The morning we leave Petra the weather is overcast and chilly (in stark contrast to the day we spent in the ancient city when it was very hot) and for much of the day, we are treated to intermittent heavy downpours - unusual apparently for so early in the winter. The entire country was hit that day by heavy rain and unfortunately in a mountainous desert country like Jordan, flash flooding is a very real threat. We are all very saddened to hear that many people were killed that day in flash floods including a group of children enjoying a picnic in the Dead Sea area of the country around 20 km south of our hotel


Welcome to “Jollywood”


From Petra we continue south into the desert towards Jordan’s border with Saudi Arabia (Israel as well - the three countries come together at the southern tip of Jordan).
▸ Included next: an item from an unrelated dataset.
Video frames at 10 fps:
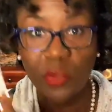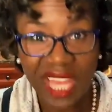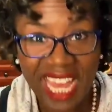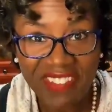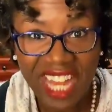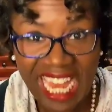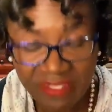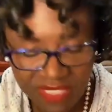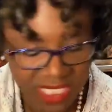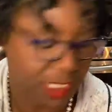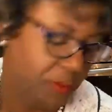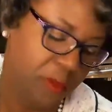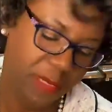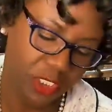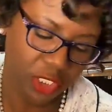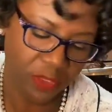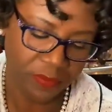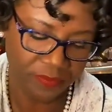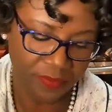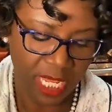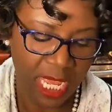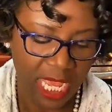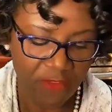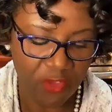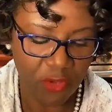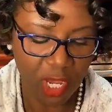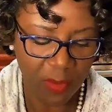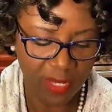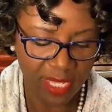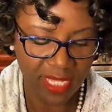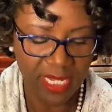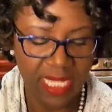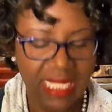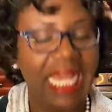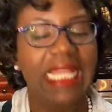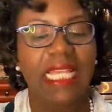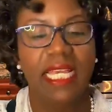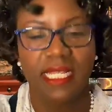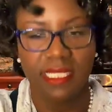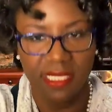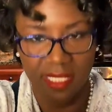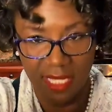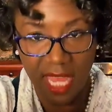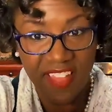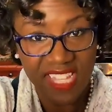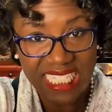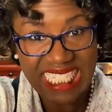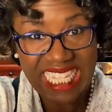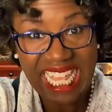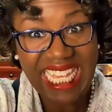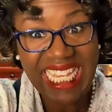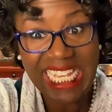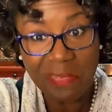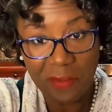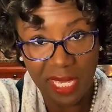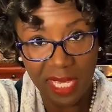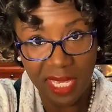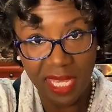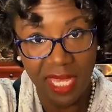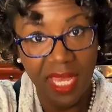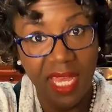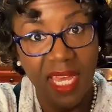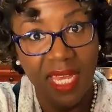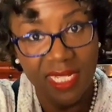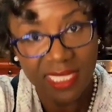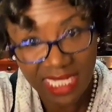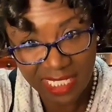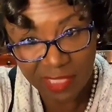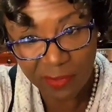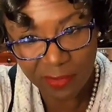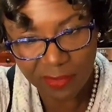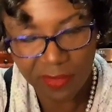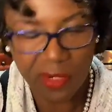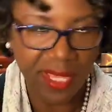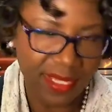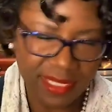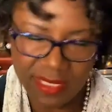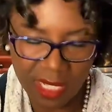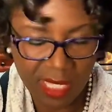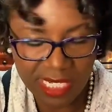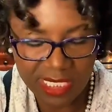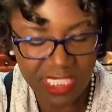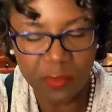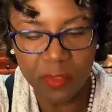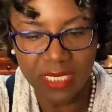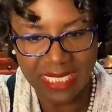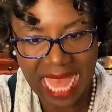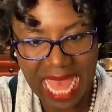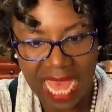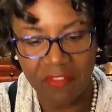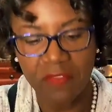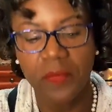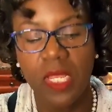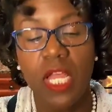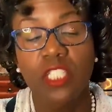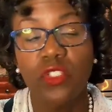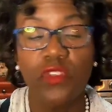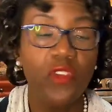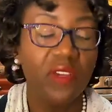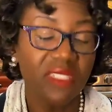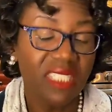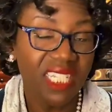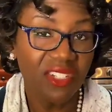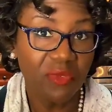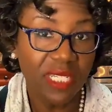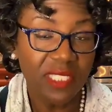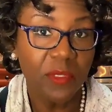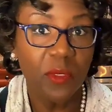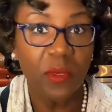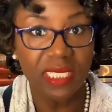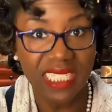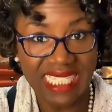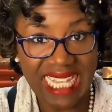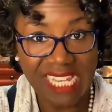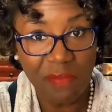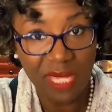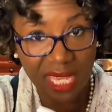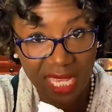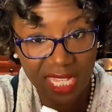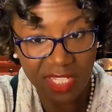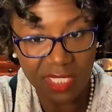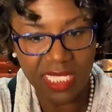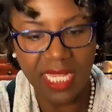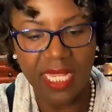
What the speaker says: so we have a 1/2 teaspoon measure. If you go in like this is a heaping teaspoon. Okay, let's call it a teaspoon. It's a 1/2. So if you ever see in a recipe where it says heaping, it looks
We’re headed for a protected area full of history, both ancient and modern. Wadi Rum is where T.E. Lawrence - Lawrence of Arabia - led the Arab revolt against the Ottoman Empire in 1916 resulting in the Anglo-French carve up of the Middle East which created several "artificial" countries - Jordan included. And we're still living through the consequences of the so-called Sykes-Picot Agreement more than 100 years on....
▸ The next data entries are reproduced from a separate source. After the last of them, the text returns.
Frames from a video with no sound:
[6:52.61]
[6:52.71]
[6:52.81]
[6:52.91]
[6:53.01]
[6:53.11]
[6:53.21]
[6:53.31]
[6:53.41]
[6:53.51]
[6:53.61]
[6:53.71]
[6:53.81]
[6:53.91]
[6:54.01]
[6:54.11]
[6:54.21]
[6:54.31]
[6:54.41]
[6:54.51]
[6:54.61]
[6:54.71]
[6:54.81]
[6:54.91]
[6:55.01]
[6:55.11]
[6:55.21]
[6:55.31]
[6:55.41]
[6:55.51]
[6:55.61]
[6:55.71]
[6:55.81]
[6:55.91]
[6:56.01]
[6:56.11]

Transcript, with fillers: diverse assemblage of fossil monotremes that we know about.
Hollywood also discovered Wadi Rum. The area provides the perfect backdrop/location for movies. In fact so many movie makers want to take advantage of Wadi Rum, that the area now has a permanent camp to house them all and their crews. Not surprisingly Wadi Rum provided the backdrop for “Lawrence of Arabia” in the 1960’s but more recently Wadi Rum was Mars, home to Matt Damon when he was stranded on the Red Planet in the 2015 movie, “The Martian”



The Lowest Spot on Earth


From “Mars”, we head north towards the Dead Sea, the lowest spot on Earth. We’re traveling along Jordan’s main highway which runs from the Saudi border in the south to the Syrian border in the north.
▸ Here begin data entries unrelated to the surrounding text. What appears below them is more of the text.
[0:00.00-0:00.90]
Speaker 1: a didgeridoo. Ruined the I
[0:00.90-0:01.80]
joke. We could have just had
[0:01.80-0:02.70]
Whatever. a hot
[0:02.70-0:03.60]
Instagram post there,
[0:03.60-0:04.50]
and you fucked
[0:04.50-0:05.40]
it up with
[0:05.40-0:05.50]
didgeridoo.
At the northern end of the Dead Sea on the Jordanian side, there are a string of luxury Western hotels each with a private beach allowing their patrons to float in relative seclusion on the extremely salty water and cake themselves in gooey black mud (supposedly good for the skin). From what we could see, most of the customers of the Las Vegas-style hotel we stayed in are foreigners, a smattering of ex-pat businessmen and their families escaping Amman for the weekend, Gulf Arabs letting their hair down like they can't do back home, and the usual cluster of Russians up to who knows what...? And most of the excellent staff appear to be Filipino



We could have been anywhere in the world and any resemblance between this and the real Jordan we've been experiencing over the past several days is purely coincidental....!!


Just a short hop from here to the King Hussein/Allenby Bridge border crossing into Israel - next stop, Tel Aviv!